For video visit: http://www.abc.net.au/news/2013-01-07/amnesty-to-visit-manus-island-processing-centre/4454802

Dr. Graham Thom, of Amnesty International:

“It’s very important for Australia to really look at how it’s meeting it’s own international obligations, particularly around people who are fleeing violence from Afghanistan… And now, obviously, Syria is a major concern, and one of the priorities that Australia has set is the situation in Syria, Afghanistan, Iran… We have a number of people seeking asylum from those countries, given what’s going on there.

For us to be able to speak with authority and the security counsel, we really need to be able to demonstrate that we are treating those people who are suffering human rights violations with dignity and respect…

We know accomodation is being built [on Nauru], but unfortunately people are effectively in a construction site in those tents while that’s happening. We did want to see more engagement from the Nauruan government in terms of being present in those camps… Really, who is controlling those camps? Who is controlling the day-to-day lives of these people who are seeking protection was a real concern for us when we went to visit Nauru, and so we have similar questions around Manus Island – exactly who is taking responsibility for these people is really important…

We did want to see processing start on Nauru, and that hasn’t happened yet… But we know there are ongoing negotiations about that… These people need some certainty around their life… What are we doing in terms of taking people off-shore to process them? Does this serve any practical purpose at all, apart from destroying the lives of those people who’ve come here seeking our help? Both governments are set on this policy, so we really just need to make sure we’re monitoring what’s happening… That’s why we want to go to Manus Island next month and make sure, particularly the children who are being detained there, are being treated humanely…

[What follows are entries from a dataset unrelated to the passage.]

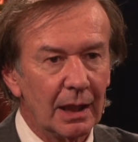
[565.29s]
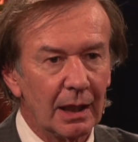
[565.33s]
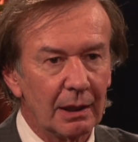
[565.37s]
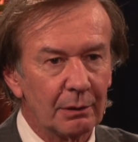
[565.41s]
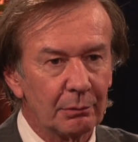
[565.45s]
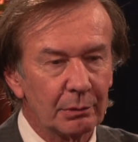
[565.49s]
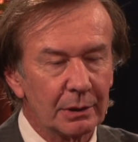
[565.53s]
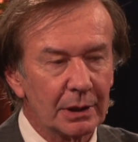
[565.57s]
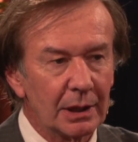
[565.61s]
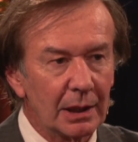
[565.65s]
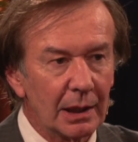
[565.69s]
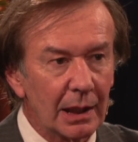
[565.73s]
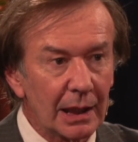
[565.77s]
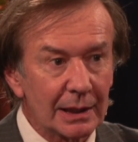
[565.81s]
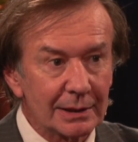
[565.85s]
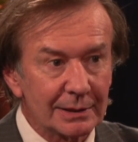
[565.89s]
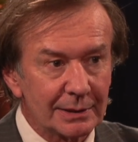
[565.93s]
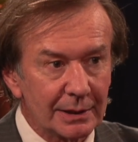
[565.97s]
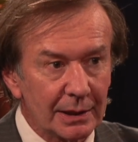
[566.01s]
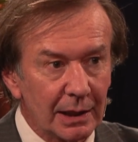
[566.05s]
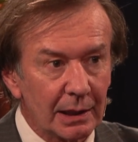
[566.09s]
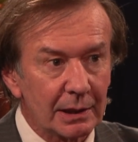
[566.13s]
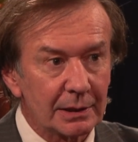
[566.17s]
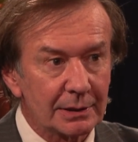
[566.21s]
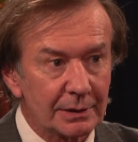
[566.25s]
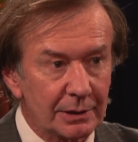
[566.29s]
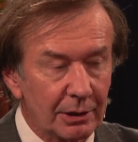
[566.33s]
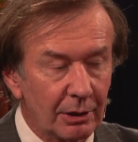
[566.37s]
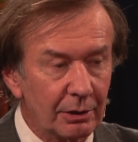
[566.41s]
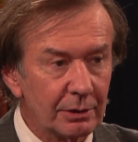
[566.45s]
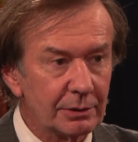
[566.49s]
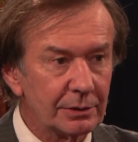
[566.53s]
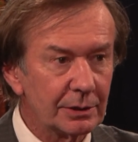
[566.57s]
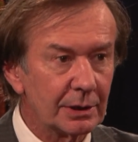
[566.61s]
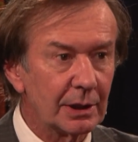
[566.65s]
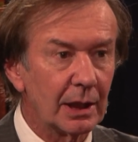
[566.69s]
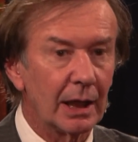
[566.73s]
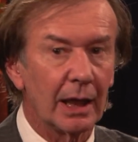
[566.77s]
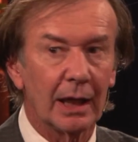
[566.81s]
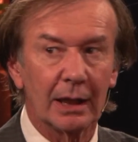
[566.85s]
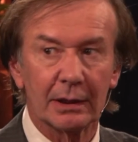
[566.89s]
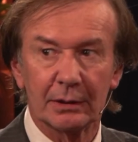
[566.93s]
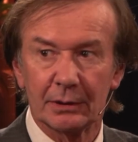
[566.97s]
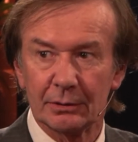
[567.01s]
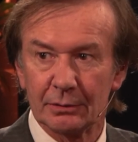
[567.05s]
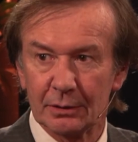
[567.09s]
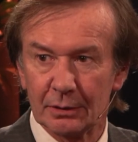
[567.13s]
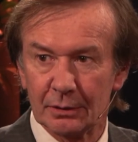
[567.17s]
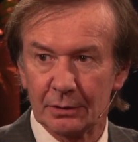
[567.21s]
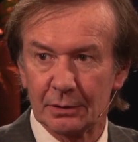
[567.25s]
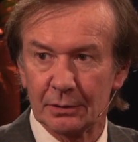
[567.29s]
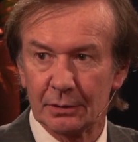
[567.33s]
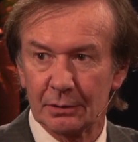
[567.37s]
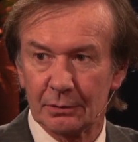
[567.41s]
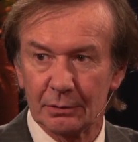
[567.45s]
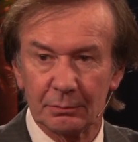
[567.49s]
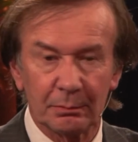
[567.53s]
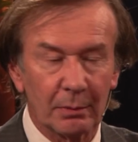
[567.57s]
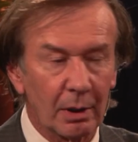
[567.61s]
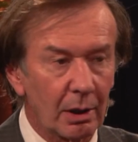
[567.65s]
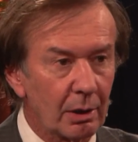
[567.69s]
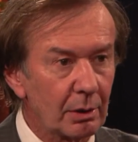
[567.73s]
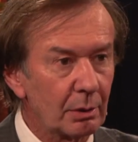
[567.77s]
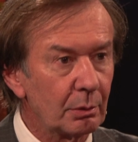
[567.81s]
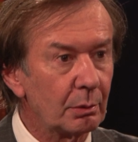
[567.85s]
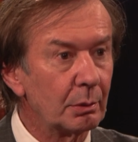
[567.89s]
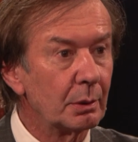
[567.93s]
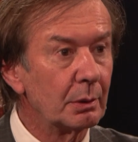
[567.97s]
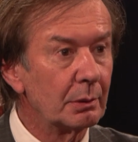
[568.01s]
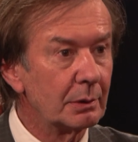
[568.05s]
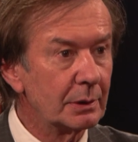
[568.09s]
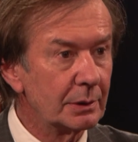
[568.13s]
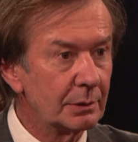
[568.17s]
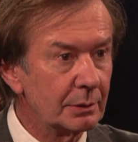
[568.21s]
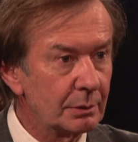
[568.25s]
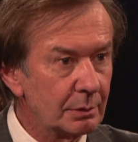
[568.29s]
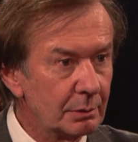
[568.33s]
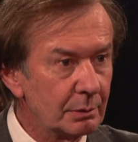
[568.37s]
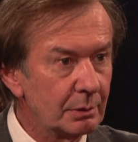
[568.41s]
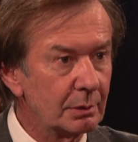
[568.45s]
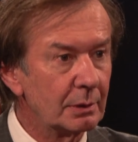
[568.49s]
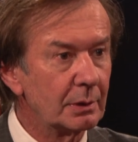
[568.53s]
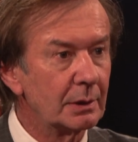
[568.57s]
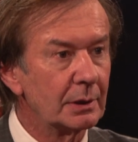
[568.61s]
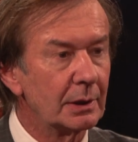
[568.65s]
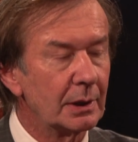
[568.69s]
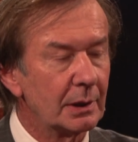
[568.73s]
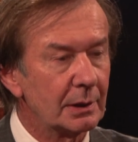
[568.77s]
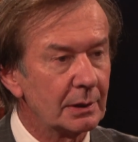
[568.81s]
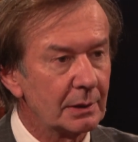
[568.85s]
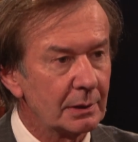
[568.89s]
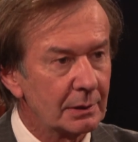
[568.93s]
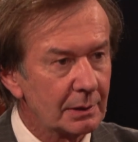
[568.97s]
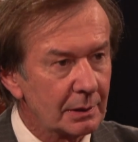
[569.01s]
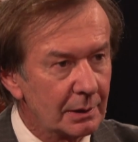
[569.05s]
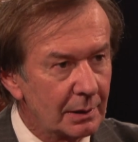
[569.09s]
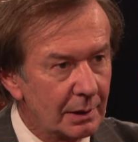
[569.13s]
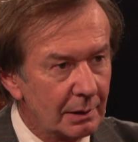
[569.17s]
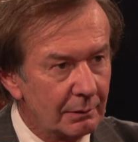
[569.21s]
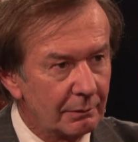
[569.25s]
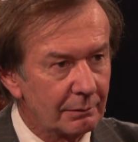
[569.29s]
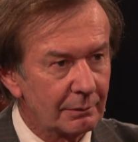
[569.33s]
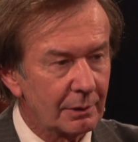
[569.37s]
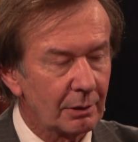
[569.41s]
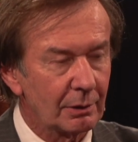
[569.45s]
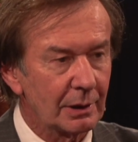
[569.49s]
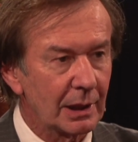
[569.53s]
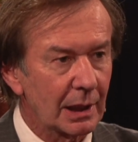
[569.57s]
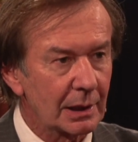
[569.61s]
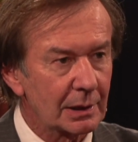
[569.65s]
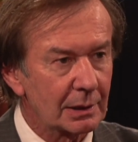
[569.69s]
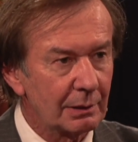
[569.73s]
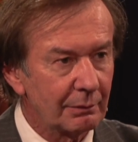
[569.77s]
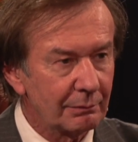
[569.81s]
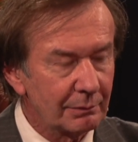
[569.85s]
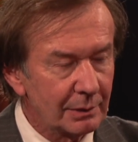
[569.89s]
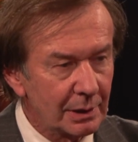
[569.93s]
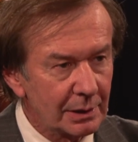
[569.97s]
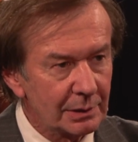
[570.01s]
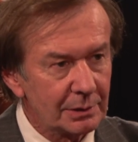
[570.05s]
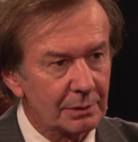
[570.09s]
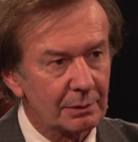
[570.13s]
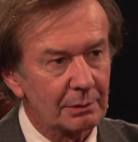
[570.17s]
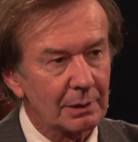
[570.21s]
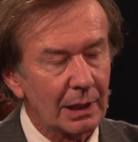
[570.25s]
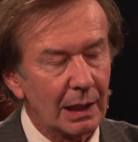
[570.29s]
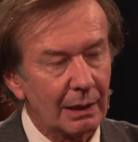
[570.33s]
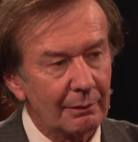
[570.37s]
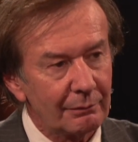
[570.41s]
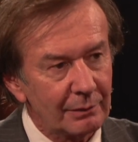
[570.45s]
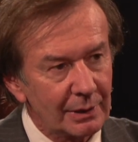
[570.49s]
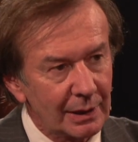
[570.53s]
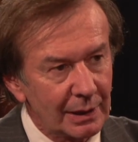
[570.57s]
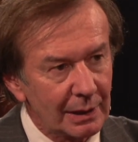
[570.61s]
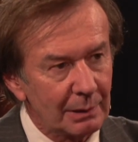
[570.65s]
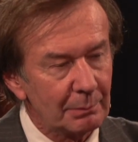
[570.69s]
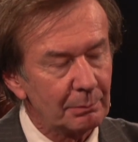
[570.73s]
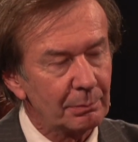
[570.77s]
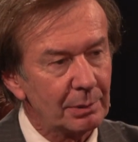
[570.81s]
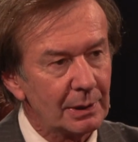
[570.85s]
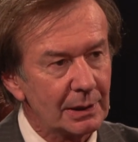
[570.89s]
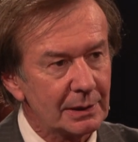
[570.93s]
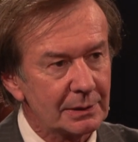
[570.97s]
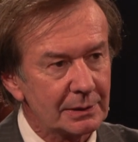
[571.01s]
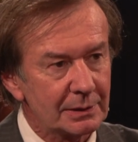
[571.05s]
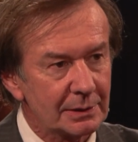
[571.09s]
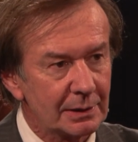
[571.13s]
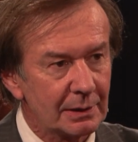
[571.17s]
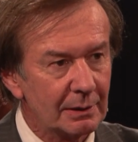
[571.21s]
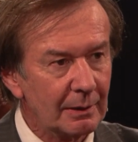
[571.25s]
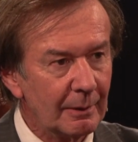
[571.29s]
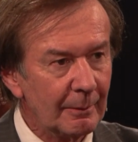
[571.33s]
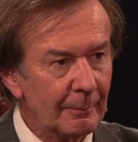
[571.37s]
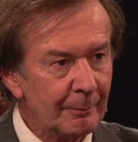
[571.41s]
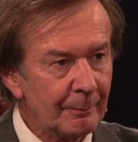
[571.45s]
And we did last year surgery, and tomorrow we will do the connective tissue graft, the implants.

Now that we’re on the security council we have a lot of scope to be able to work around what’s happening in those source countries – what is forcing people to flee… those push factors… We need to be working more closely with our region, to be improving the human rights standards and human rights protections in places like Indonesia and Malaysia and Thailand.

If people are unsafe, if people have no certainty, if people still feel that they could be returned back to a dangerous place at any time, of course they will keep moving – they will go to the only safe country in the region – and at the moment, that’s us. Unless we’re working with the region and we’re working at those source countries, people are going to continue to move…

We really need to have a look at what’s happening in Sri Lanka, what’s happening in Afghanistan, obviously what’s happening in Syria is going to have a flow-on effect in that region… Those push factors are still going to be there [in 2013]. How we mitigate against that, how we help people to get protection when they flee from those countries – that’s what’s going to be really important – how we engage with Turkey, Lebanon, Jordan; who are all seeing tens of thousands of people fleeing the violence in Syria, as opposed to the few thousands that are coming here. That’s going to have a big impact on whether or not people are forced to make onward, dangerous journeys”.